[Opening Exercise inputs section]

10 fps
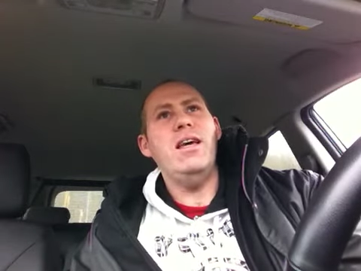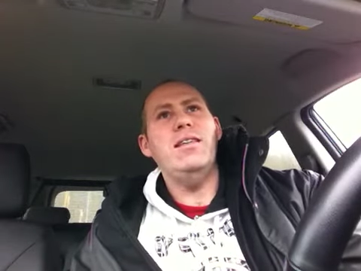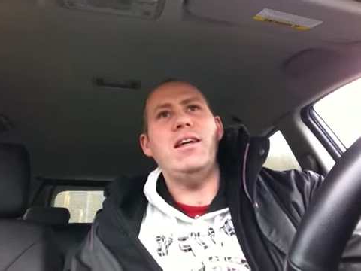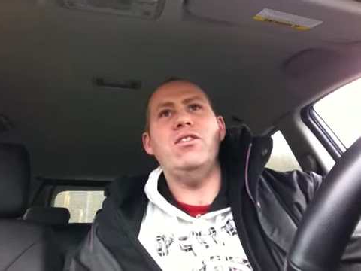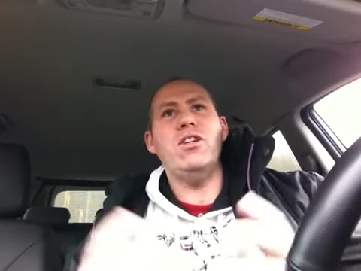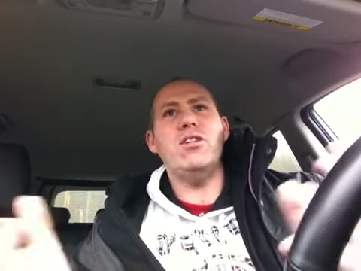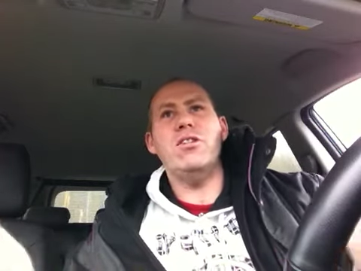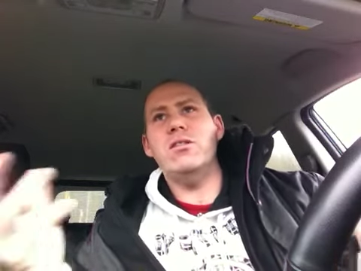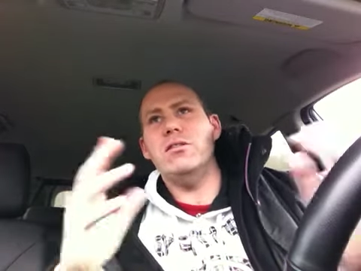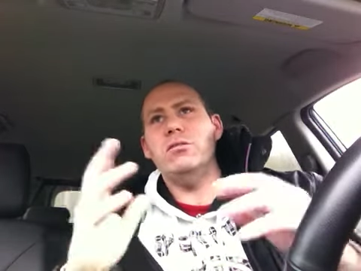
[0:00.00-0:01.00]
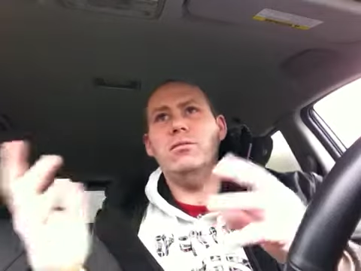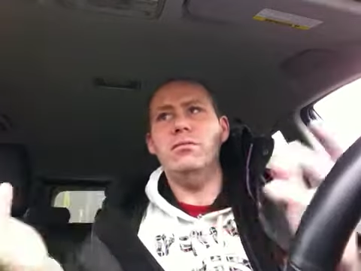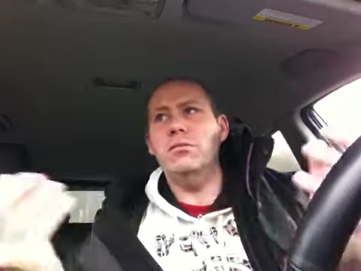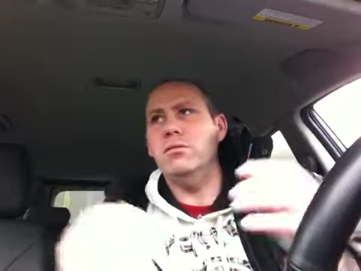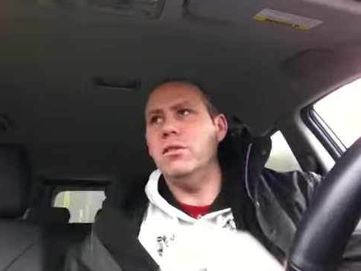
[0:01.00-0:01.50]
they're just
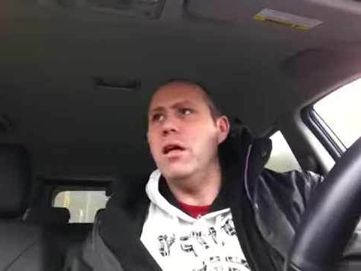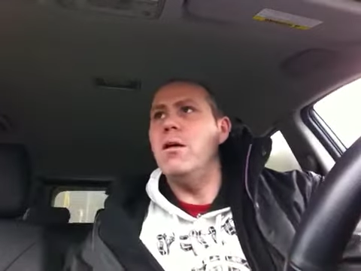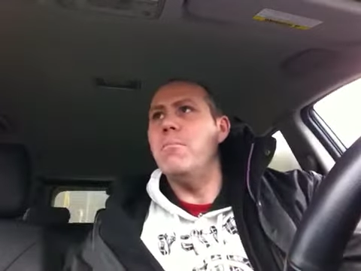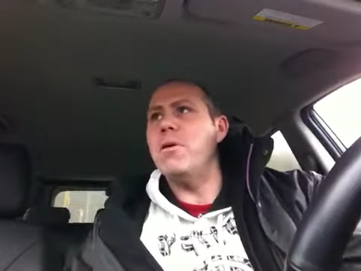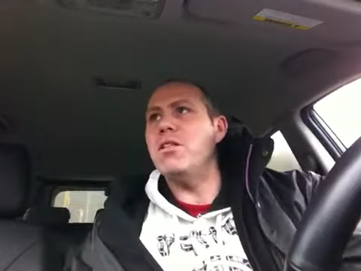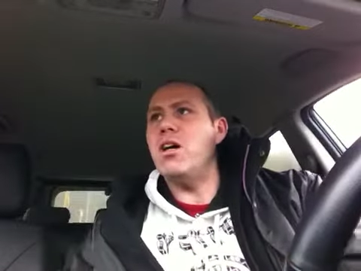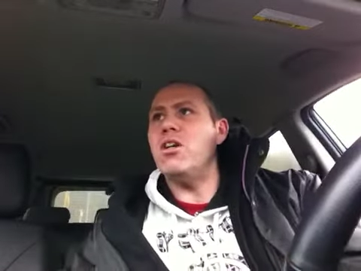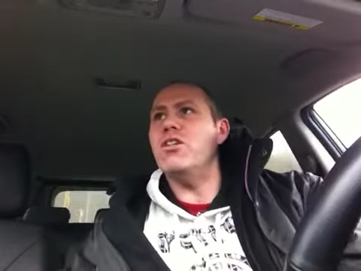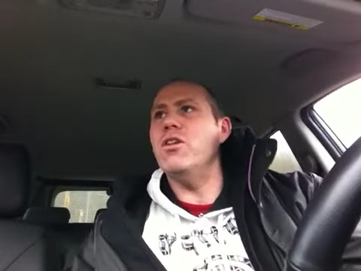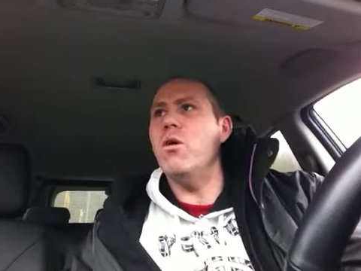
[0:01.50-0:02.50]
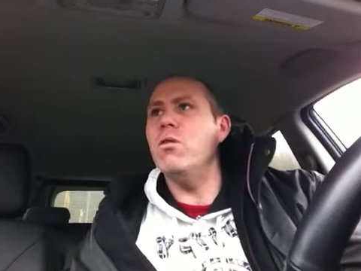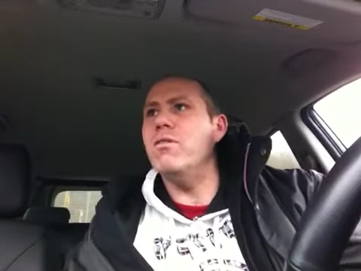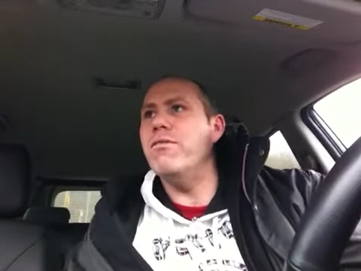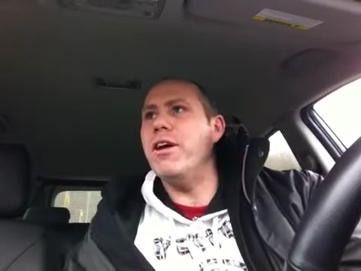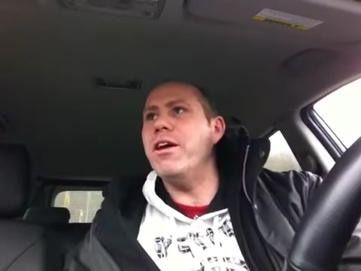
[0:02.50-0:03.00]
massaging all the
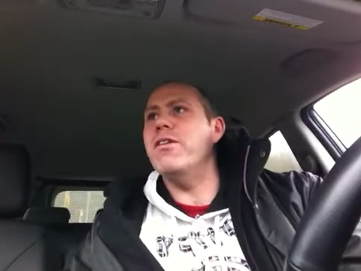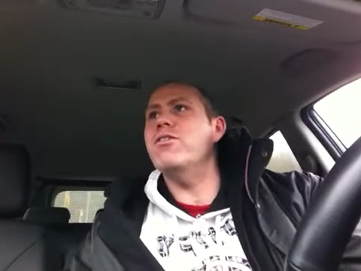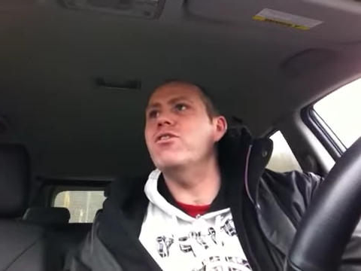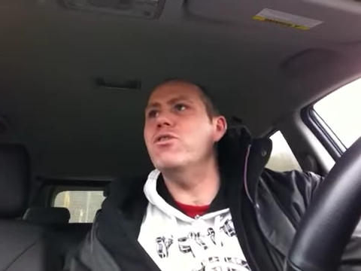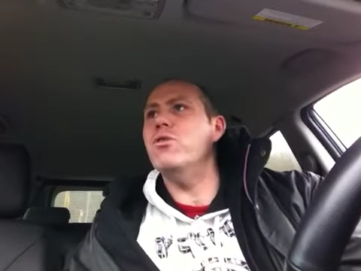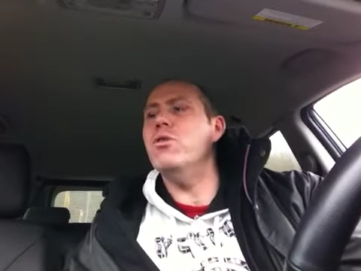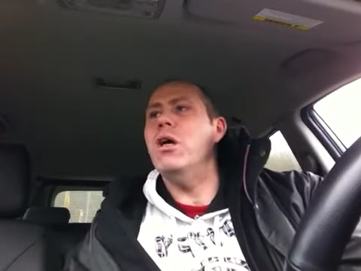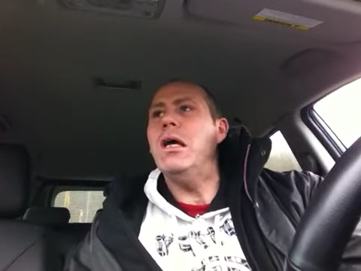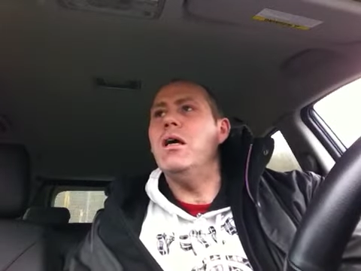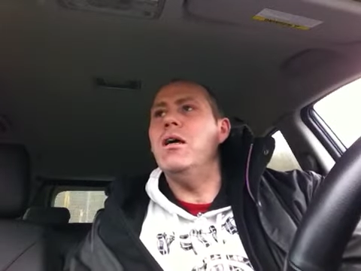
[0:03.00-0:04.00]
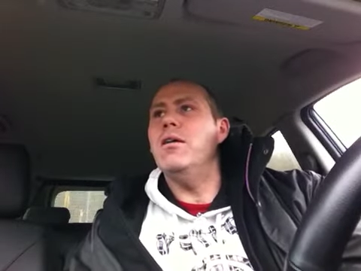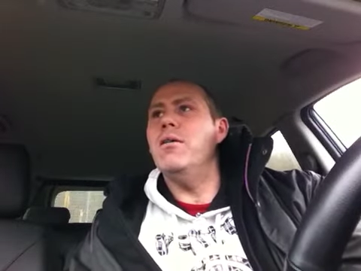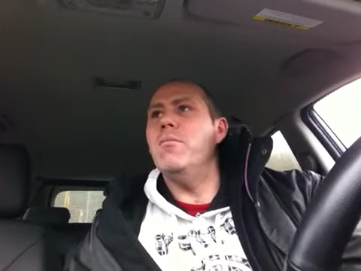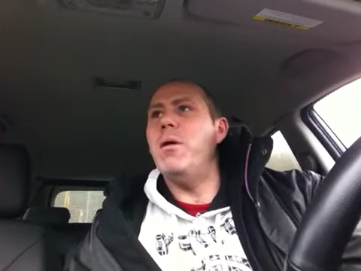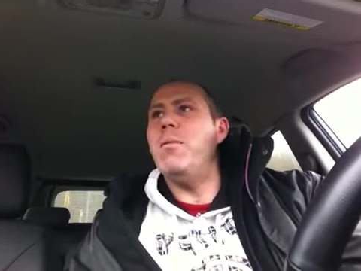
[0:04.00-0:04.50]
figures to
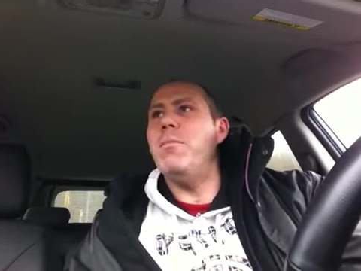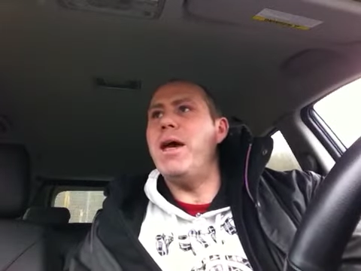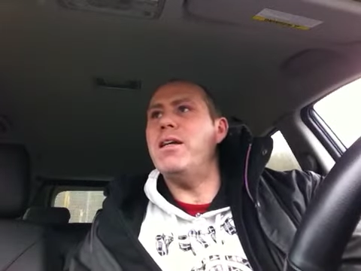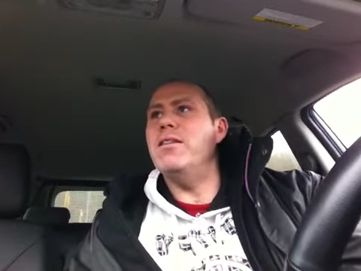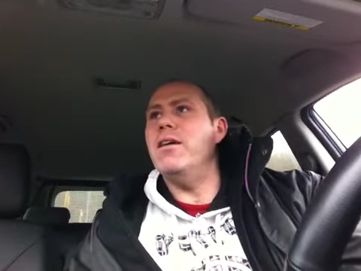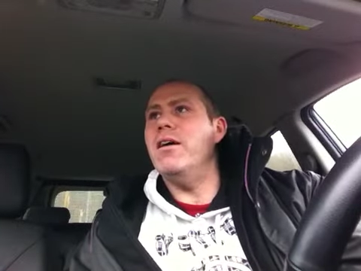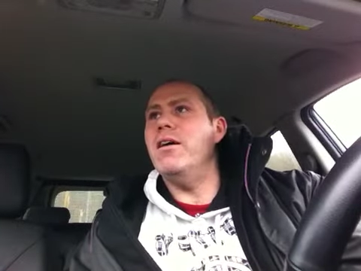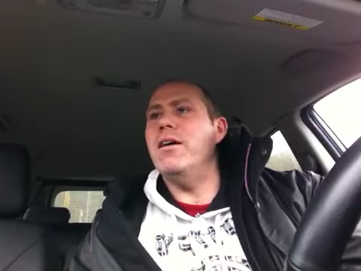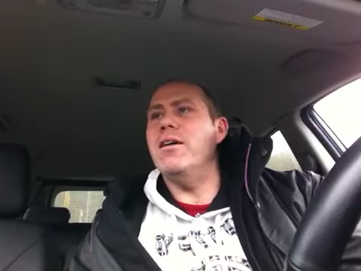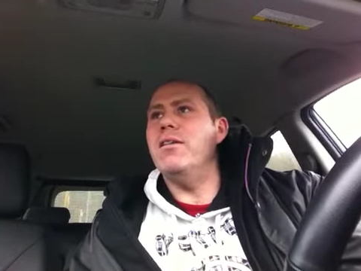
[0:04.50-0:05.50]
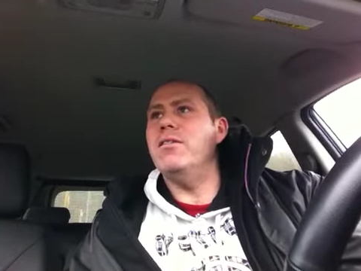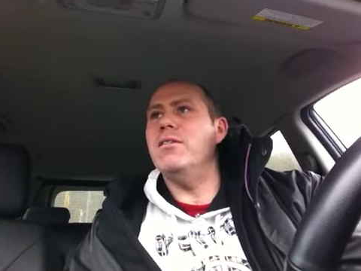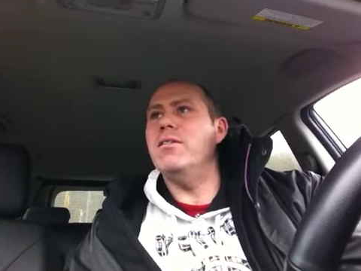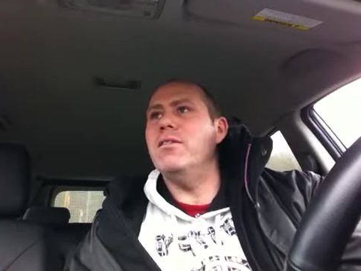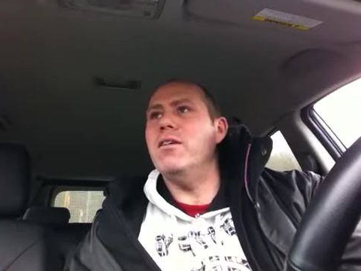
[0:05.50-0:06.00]
make
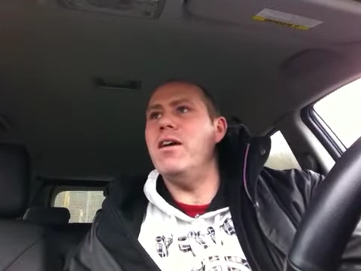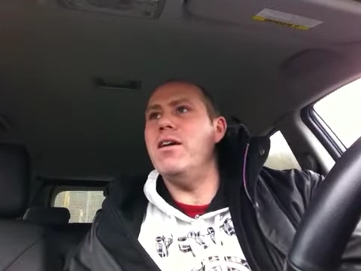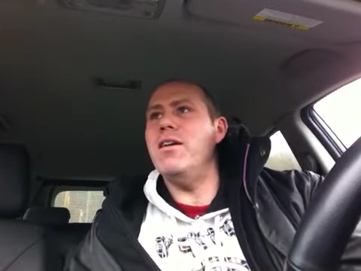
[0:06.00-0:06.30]
the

[Closing Exercise inputs section]

● Requirement
What is needed is a verbatim copy of the entries, leaving out any pictures.

● Exercise output
10 fps
[0:00.00-0:01.00]
[0:01.00-0:01.50]
they're just
[0:01.50-0:02.50]
[0:02.50-0:03.00]
massaging all the
[0:03.00-0:04.00]
[0:04.00-0:04.50]
figures to
[0:04.50-0:05.50]
[0:05.50-0:06.00]
make
[0:06.00-0:06.30]
the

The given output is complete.